» What is being asked
Starting with the first line and ending with the line that holds "[00:06:08.83 to 00:06:09.83]", repeat the material exactly.

» Given data
###
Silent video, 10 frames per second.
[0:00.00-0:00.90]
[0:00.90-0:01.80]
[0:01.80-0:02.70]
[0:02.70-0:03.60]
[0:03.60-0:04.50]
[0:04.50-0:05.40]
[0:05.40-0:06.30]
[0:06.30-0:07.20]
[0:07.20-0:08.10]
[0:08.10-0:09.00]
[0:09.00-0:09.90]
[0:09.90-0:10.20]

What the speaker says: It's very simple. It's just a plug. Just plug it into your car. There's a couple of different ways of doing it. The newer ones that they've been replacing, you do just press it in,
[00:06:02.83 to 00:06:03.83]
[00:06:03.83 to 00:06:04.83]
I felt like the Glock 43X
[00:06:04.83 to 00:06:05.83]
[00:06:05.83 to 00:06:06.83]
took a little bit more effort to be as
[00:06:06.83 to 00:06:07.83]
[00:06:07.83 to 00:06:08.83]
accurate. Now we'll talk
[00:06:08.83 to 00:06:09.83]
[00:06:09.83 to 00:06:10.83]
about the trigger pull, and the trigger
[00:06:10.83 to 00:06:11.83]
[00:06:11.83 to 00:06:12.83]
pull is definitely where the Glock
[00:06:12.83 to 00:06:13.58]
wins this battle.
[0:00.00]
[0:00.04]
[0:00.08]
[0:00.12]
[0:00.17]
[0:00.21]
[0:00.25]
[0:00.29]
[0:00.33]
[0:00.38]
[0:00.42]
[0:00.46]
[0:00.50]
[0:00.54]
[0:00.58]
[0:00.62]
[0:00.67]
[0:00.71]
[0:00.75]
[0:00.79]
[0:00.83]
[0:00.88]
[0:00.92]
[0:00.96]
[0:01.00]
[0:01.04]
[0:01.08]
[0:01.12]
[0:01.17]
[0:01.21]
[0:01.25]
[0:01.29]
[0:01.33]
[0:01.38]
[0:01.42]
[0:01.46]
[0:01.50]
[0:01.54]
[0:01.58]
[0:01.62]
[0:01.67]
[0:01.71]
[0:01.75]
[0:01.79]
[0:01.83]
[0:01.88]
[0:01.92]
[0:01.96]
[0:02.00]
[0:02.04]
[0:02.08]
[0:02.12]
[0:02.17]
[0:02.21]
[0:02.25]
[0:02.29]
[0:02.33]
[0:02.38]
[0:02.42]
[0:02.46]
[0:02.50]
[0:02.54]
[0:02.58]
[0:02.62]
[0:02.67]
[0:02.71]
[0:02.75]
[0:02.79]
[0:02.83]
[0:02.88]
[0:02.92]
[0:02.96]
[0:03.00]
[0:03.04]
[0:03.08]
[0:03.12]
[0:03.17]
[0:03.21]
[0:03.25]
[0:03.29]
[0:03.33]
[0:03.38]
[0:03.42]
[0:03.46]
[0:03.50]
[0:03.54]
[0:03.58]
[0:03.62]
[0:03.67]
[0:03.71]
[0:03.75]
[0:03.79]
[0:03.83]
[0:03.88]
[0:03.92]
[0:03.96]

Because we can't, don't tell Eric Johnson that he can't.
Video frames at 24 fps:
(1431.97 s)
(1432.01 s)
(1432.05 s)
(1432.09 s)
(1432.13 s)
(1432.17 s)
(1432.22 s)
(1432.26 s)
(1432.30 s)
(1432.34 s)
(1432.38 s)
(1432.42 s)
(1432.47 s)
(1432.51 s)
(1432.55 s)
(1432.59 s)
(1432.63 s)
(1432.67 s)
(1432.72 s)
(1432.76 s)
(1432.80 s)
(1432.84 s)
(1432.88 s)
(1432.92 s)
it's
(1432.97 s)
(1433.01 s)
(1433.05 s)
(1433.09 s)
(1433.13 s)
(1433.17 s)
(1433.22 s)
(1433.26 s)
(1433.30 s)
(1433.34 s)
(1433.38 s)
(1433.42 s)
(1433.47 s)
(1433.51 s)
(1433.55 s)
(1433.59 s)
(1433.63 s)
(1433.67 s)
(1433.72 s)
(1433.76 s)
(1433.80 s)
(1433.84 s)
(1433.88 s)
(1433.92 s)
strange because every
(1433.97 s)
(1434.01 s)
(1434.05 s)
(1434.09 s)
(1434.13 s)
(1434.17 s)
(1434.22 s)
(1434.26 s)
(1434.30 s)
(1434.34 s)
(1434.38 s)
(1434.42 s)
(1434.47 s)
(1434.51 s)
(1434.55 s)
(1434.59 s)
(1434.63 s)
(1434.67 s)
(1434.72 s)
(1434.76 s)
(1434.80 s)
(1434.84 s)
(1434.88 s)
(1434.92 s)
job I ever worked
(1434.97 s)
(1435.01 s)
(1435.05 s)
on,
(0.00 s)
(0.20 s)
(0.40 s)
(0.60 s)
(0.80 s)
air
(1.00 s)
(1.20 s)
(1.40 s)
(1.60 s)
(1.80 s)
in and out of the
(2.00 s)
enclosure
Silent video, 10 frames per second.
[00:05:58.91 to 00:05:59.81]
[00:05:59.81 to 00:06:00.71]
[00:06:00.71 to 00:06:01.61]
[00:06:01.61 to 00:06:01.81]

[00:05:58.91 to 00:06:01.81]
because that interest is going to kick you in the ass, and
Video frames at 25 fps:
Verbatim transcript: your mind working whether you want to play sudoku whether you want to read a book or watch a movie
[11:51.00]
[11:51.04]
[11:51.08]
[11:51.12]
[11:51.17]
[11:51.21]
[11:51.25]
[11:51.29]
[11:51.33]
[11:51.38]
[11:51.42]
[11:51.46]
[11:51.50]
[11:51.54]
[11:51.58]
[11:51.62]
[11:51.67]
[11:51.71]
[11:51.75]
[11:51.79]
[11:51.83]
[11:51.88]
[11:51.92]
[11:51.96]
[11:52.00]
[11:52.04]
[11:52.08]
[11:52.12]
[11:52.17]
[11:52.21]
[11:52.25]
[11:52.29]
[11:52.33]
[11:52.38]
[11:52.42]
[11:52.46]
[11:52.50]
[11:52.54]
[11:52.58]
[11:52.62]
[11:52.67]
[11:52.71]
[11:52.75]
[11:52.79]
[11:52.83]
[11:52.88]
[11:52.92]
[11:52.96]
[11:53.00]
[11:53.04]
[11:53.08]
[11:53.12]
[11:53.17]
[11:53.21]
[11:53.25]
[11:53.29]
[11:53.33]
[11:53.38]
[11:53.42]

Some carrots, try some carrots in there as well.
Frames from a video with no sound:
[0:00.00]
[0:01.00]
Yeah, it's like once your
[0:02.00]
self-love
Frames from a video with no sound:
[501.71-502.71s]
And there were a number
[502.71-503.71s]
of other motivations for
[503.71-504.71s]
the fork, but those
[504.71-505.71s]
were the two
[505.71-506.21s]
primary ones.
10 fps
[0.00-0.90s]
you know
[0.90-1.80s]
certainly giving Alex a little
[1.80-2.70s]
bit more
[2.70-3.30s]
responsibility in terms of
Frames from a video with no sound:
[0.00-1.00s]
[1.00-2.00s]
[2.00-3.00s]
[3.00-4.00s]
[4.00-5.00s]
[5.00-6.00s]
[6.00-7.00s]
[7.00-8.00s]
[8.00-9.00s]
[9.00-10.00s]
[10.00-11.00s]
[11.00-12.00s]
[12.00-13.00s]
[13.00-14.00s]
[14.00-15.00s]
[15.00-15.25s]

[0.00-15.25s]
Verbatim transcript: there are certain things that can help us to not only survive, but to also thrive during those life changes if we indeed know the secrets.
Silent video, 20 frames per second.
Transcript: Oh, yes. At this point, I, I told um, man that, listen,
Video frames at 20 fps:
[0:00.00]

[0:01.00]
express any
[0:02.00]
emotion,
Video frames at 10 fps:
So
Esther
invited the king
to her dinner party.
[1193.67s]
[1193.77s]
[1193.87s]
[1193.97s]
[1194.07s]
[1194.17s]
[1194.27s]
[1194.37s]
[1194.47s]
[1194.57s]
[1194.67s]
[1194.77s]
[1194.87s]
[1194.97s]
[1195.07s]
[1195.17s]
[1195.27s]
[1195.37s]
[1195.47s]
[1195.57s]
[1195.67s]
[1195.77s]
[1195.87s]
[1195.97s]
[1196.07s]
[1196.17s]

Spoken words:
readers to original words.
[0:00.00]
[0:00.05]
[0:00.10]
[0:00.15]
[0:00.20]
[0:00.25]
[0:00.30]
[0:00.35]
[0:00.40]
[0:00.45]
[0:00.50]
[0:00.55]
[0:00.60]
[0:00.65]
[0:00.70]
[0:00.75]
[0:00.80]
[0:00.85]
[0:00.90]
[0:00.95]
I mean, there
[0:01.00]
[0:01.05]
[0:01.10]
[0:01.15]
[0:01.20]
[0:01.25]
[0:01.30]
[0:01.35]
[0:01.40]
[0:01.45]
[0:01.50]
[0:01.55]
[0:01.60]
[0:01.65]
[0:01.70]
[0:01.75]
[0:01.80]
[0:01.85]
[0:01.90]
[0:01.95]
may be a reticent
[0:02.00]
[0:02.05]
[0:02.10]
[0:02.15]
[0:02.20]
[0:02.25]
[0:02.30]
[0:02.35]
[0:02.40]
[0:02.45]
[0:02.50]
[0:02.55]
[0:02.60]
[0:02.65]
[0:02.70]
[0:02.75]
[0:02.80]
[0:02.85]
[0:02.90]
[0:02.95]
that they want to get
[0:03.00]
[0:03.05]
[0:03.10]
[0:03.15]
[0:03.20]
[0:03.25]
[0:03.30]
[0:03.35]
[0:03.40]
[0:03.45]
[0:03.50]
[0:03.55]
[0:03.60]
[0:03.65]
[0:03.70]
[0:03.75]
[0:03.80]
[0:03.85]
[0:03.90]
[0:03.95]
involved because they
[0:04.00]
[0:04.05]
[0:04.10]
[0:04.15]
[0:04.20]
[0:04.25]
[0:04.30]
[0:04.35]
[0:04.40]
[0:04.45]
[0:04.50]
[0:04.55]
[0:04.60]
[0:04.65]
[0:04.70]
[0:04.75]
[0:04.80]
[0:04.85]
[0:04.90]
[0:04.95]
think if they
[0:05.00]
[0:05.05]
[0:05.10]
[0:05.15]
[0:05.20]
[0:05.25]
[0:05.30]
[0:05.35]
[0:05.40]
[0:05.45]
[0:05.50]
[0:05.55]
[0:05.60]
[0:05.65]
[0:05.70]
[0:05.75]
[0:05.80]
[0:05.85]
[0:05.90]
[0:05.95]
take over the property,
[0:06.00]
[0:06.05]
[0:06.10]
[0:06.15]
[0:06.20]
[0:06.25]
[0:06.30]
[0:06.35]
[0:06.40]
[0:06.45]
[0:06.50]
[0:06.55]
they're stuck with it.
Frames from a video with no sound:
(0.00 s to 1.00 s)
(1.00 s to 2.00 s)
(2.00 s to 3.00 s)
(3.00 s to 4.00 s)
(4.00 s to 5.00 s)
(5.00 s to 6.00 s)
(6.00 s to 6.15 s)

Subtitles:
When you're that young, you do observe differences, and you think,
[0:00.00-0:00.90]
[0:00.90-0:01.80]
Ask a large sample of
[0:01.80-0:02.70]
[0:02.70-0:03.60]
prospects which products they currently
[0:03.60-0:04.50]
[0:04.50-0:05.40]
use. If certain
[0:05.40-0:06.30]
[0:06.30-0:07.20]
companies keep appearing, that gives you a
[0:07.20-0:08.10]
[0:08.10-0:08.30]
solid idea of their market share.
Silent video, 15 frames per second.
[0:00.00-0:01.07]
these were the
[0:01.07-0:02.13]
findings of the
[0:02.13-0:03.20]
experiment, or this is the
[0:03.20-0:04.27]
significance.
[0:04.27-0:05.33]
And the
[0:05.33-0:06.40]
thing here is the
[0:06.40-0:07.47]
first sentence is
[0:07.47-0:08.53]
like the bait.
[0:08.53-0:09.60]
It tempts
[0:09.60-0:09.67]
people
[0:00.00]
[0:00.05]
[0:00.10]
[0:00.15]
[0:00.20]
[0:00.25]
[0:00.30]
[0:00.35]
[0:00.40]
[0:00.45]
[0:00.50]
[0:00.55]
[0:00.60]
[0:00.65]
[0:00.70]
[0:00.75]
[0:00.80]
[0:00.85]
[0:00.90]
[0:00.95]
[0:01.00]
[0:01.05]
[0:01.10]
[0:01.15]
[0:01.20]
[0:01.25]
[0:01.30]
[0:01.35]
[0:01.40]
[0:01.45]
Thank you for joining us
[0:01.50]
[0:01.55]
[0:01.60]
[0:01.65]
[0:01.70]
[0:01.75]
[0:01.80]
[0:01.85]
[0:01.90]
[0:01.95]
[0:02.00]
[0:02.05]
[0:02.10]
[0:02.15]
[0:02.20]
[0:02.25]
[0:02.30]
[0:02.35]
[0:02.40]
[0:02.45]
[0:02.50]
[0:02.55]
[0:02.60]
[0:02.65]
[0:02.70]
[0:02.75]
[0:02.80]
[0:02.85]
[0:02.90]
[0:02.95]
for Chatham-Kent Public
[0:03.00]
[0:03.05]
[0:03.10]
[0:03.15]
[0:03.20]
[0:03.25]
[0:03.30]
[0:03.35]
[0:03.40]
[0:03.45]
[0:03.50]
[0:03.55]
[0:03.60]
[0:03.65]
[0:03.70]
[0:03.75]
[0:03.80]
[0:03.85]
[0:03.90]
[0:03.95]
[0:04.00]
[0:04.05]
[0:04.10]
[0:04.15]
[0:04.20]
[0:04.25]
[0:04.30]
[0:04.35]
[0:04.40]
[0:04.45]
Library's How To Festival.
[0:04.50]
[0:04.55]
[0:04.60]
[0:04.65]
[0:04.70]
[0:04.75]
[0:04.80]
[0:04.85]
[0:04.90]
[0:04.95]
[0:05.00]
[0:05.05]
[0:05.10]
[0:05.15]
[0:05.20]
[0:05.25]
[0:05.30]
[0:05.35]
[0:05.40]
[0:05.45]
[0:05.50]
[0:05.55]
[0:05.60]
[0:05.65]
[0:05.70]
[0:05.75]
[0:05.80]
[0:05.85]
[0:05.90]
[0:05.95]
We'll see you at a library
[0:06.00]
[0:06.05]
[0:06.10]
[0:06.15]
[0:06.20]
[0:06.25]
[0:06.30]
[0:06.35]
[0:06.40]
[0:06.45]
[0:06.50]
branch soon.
###
» Exercise output
Silent video, 10 frames per second.
[0:00.00-0:00.90]
[0:00.90-0:01.80]
[0:01.80-0:02.70]
[0:02.70-0:03.60]
[0:03.60-0:04.50]
[0:04.50-0:05.40]
[0:05.40-0:06.30]
[0:06.30-0:07.20]
[0:07.20-0:08.10]
[0:08.10-0:09.00]
[0:09.00-0:09.90]
[0:09.90-0:10.20]

What the speaker says: It's very simple. It's just a plug. Just plug it into your car. There's a couple of different ways of doing it. The newer ones that they've been replacing, you do just press it in,
[00:06:02.83 to 00:06:03.83]
[00:06:03.83 to 00:06:04.83]
I felt like the Glock 43X
[00:06:04.83 to 00:06:05.83]
[00:06:05.83 to 00:06:06.83]
took a little bit more effort to be as
[00:06:06.83 to 00:06:07.83]
[00:06:07.83 to 00:06:08.83]
accurate. Now we'll talk
[00:06:08.83 to 00:06:09.83]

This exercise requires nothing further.